Au centre de ce rayonnement culturel, notre capacité à projeter des images qui resteront. "Faire d’Emily in Paris une réalité", résume le spécialiste de géopolitique. Parmi ces nouvelles images, celles, sans doute spectaculaires, de la cérémonie d’ouverture sur la Seine, la première à se faire en dehors d’un stade, mais aussi celles des compétitions sportives dans des lieux iconiques de la capitale.
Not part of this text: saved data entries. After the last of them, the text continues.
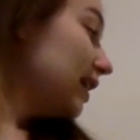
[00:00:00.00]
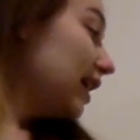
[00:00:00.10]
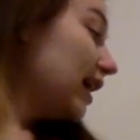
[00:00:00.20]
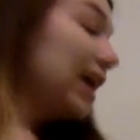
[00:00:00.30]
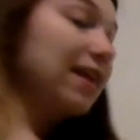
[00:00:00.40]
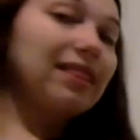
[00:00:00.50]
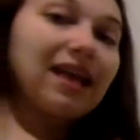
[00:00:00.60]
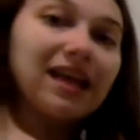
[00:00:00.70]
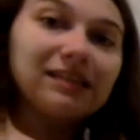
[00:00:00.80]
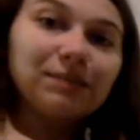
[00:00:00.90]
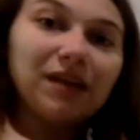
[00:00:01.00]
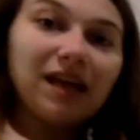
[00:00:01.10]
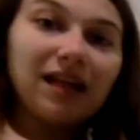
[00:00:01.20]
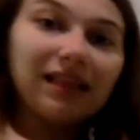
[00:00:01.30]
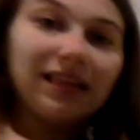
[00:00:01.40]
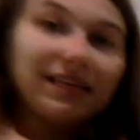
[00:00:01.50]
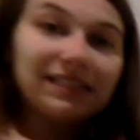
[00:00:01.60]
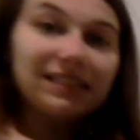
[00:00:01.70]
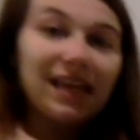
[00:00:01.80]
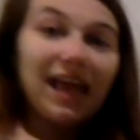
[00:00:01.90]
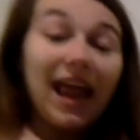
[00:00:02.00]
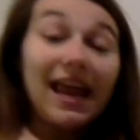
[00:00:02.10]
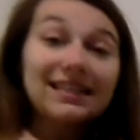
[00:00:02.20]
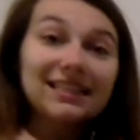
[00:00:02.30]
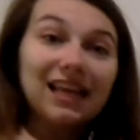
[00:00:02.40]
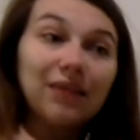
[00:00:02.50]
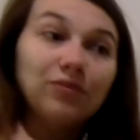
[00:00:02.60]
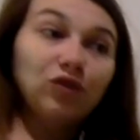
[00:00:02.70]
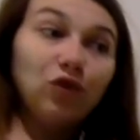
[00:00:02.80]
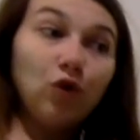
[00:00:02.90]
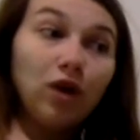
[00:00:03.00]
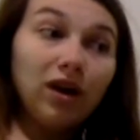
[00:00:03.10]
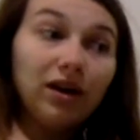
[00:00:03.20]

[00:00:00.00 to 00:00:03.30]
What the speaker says: And last but not least, 8 times 4.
Les athlètes sur la Seine, le triathlon aux Invalides, l’équitation dans le décor somptueux de Versailles, les sports urbains sur la place de la Concorde, le volley-ball sous la tour Eiffel… "On va décupler les émotions du sport grâce au patrimoine français, avec un effet multiplicateur formidable", renchérit Samuel Ducroquet.
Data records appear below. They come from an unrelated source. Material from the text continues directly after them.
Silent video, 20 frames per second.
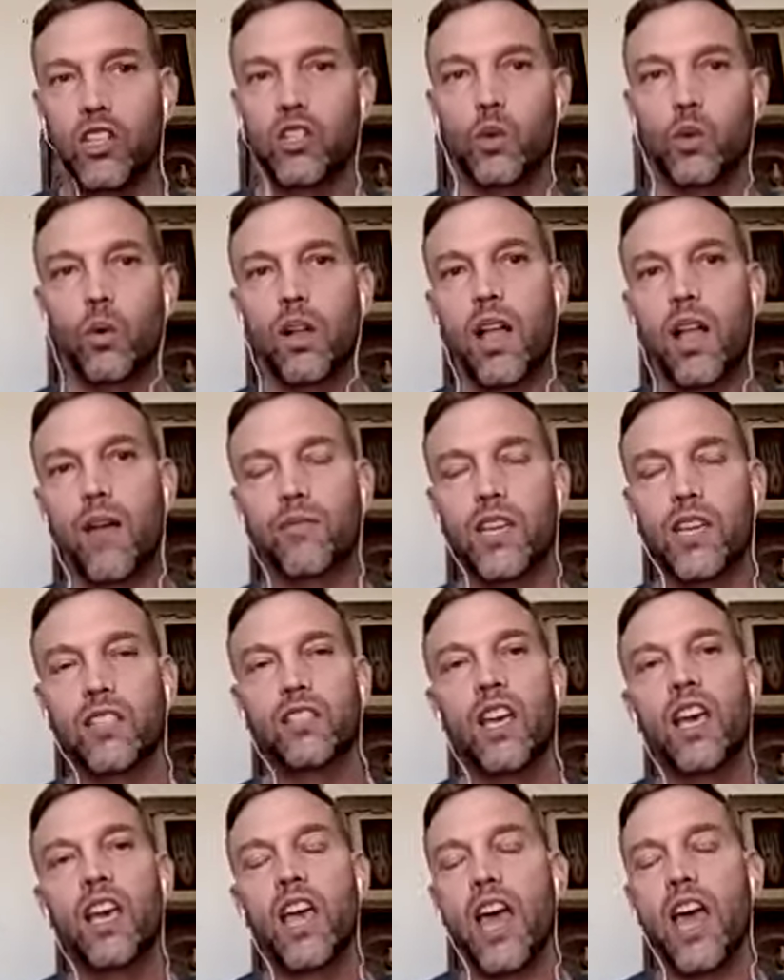You will have things,
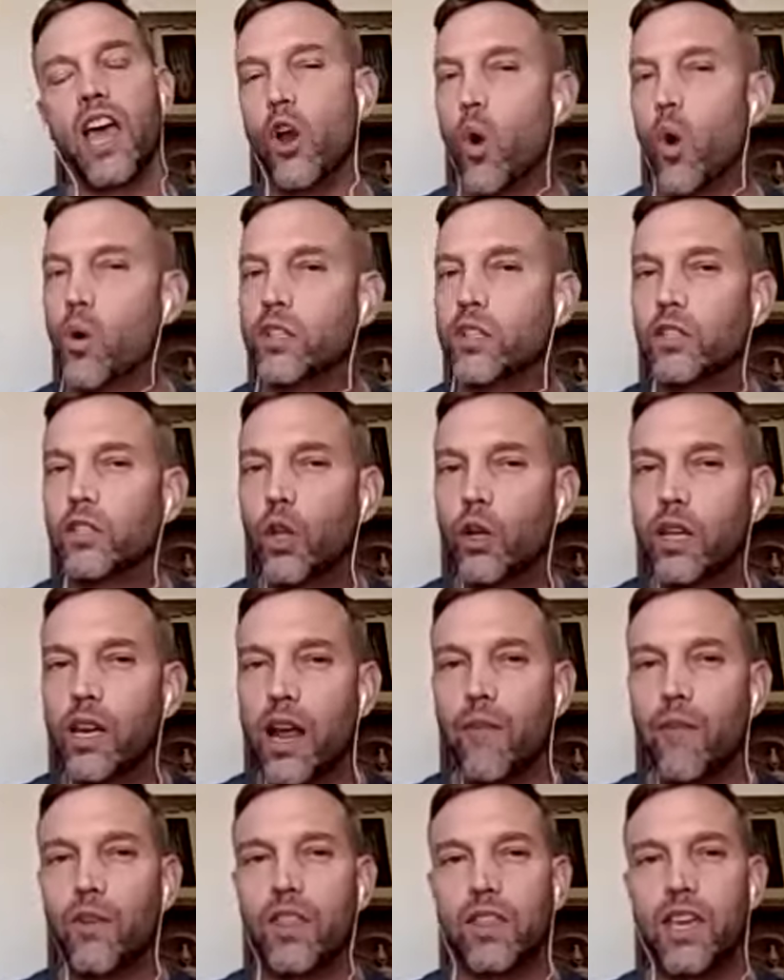and always look at
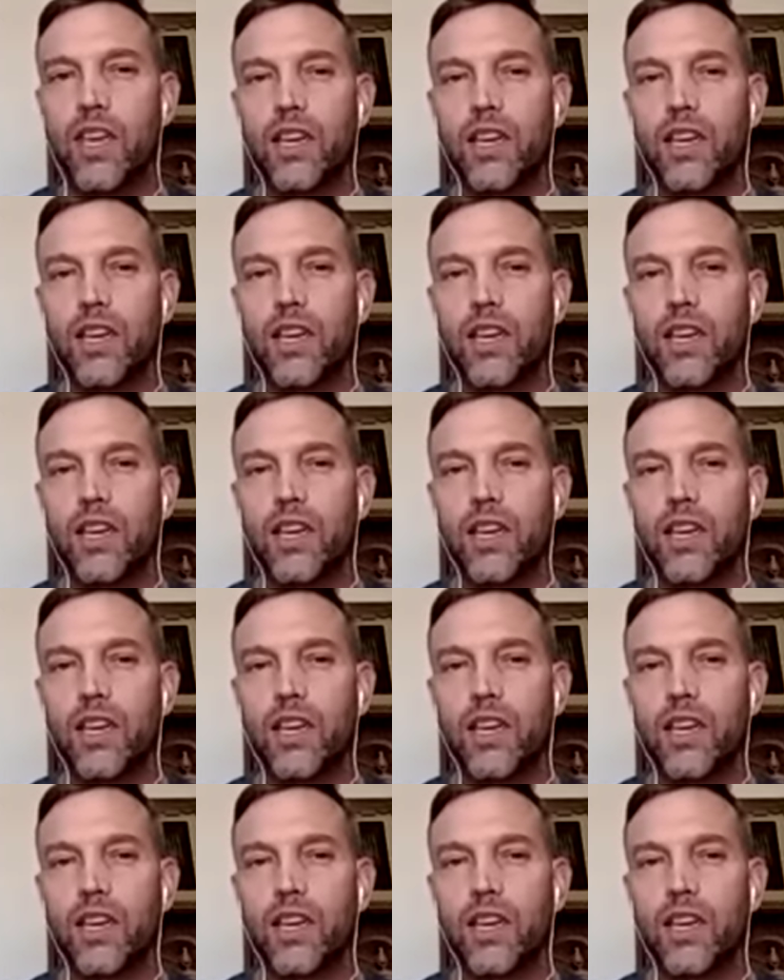everything.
Reste qu’en accueillant ces Jeux cent ans après les premiers, l’ambition de la France va au-delà d’un simple prestige sportif et patrimonial. Il s’agit de réconcilier le monde avec l’olympisme, de lui redonner un nouveau souffle. "Nous voulons prouver au monde que l’on peut réaliser des Jeux audacieux, spectaculaires, mais également responsables et solidaires, sous un nouveau modèle", avance l’ambassadeur du sport. Plus inclusive, plus sobre, moins chère, cette "olympiade" peut-elle ouvrir une nouvelle page, incitant des pays dits "du Sud" à concourir à nouveau pour les accueillir ? Il y a une volonté de faire des JO exemplaires, qui peuvent "devenir une sorte de mètre étalon en la matière", insiste Olivier Guyottot. "Paris 2024 ouvre une décennie pour l’olympisme et pour le sport, favorable aux démocraties et notamment aux Occidentaux : Los Angeles 2028, l’Australie en 2032 ou encore la Coupe du monde de foot en 2026 aux Etats-Unis, Canada, Mexique et en 2030 Espagne, Portugal, Maroc", note de son côté Jean-Yves Guégan. Quelles que soient les ambitions diplomatiques de plus ou moins long terme, reste que "dès que les épreuves commencent, on oublie tout", rappelle le chercheur. Seules comptent alors les performances sportives, capables de projeter pour longtemps la puissance d’une nation.